By maintaining the original perimeter of the building, the original position of the ramps and the original start and end points of the slopes, the only spatial-formal possibility for the ramps to achieve their needed extent is the irruption of outdoor and/or indoor ledges. The building materializes both possibilities. The original ramps are duplicated into new bifurcated ones: an external rectilinear one and an internal curvilinear one. Each flight of the ramps is formed by three segments: three linear segments in the first case and three arcs in the second. Each flight reaches the same height, the half of the difference between consecutive floors, two meters and seventy-five centimeters, and therefore has the same total length as the sum of the horizontal components of its slopes. Between the three curvilinear ramps and the three rectilinear ramps a brand new atrium rises: an outside and open one, whose ceiling is the very sky.
Connecting the floors is always a flight comprised of a curvilinear ramp and another comprised of a rectilinear one: the ascending or descending path intercalates both kinds of ramp. But visually each type is combined as creating a false continuity: inside, only the ascension of the three flights of curvilinear ramp is seen; outside, mainly the three flights of rectilinear ramp. The spatial reality of the building integrates; the formal reality isolates.

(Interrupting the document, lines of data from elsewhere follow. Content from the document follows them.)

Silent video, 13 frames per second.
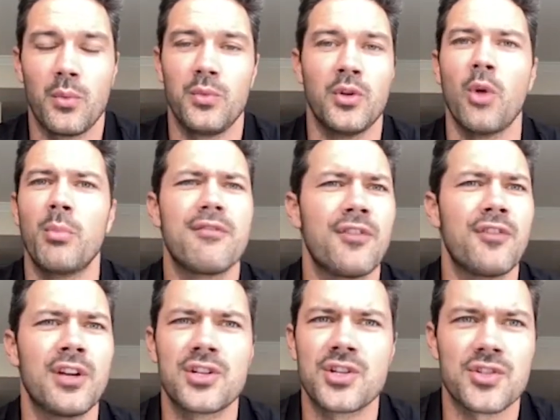nobody
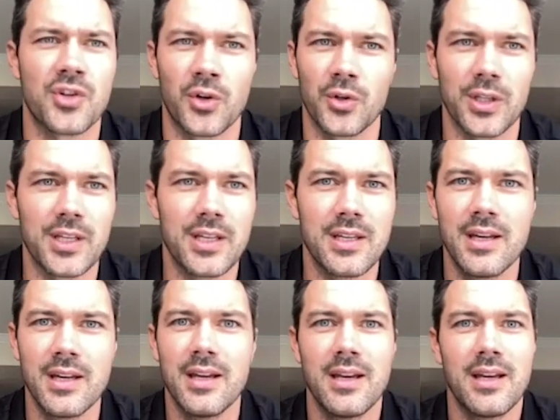finishes early.
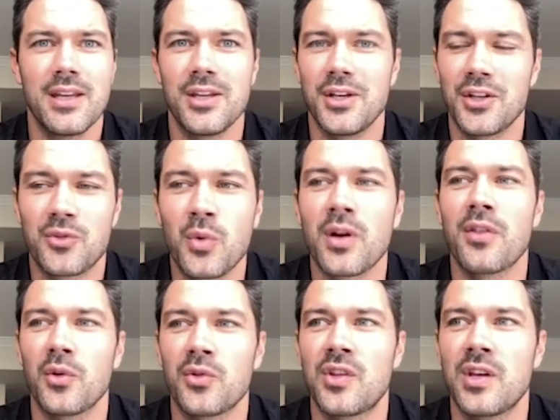It's one of
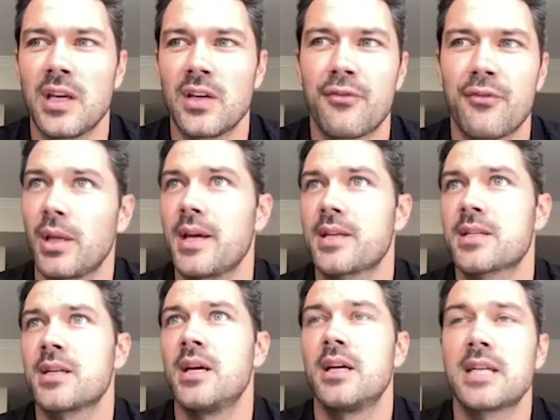those things.
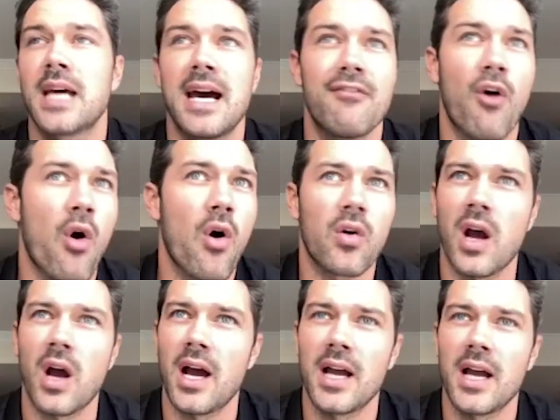Place to have all
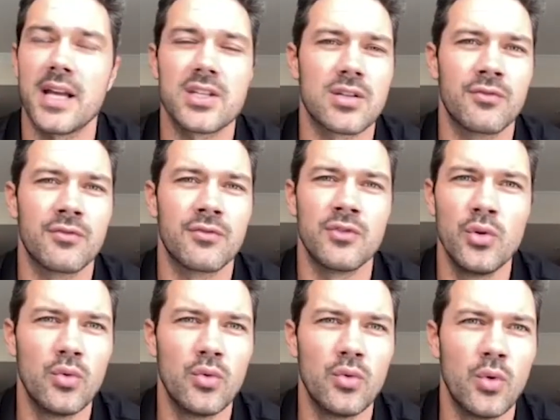kinds of
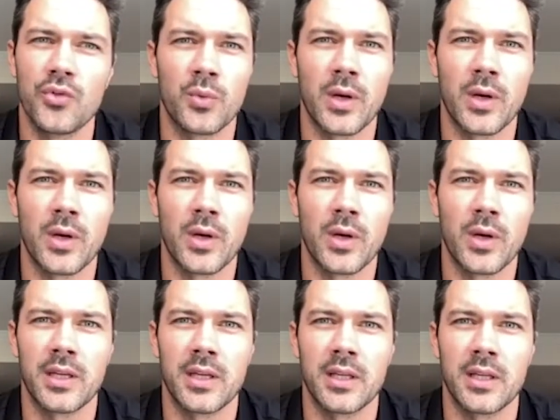new rules and
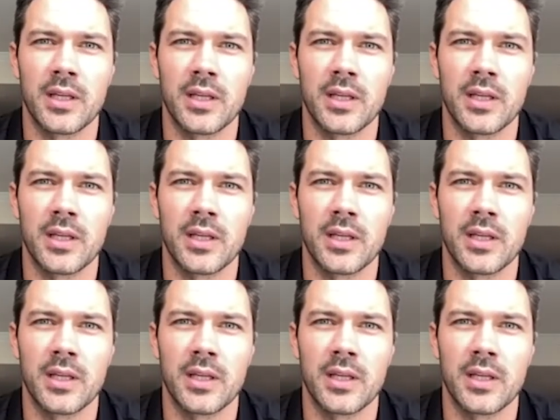regulations,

The new perimeter of the building is now materialized by a curve formed by a central convex arc and two side concave arcs connected by tangent lines. It emphasizes the trace of the curvilinear ramp, but slightly modifies it, in such a way that these ramps subtly appear in the façade. In front of and detached from this new curved surface, the visually continuous three flights of rectilinear ramp surround the open atrium. The curvilinear ramps separate inside and outside, they are the only elements that break the mainly orthogonal character of the building.
From a two-segment ramp surrounding a closed atrium, two three-segment ramps surrounding two atriums, a closed one and an opened one. That is the variation. From a prism, a rock. Thus is the materialization of the building.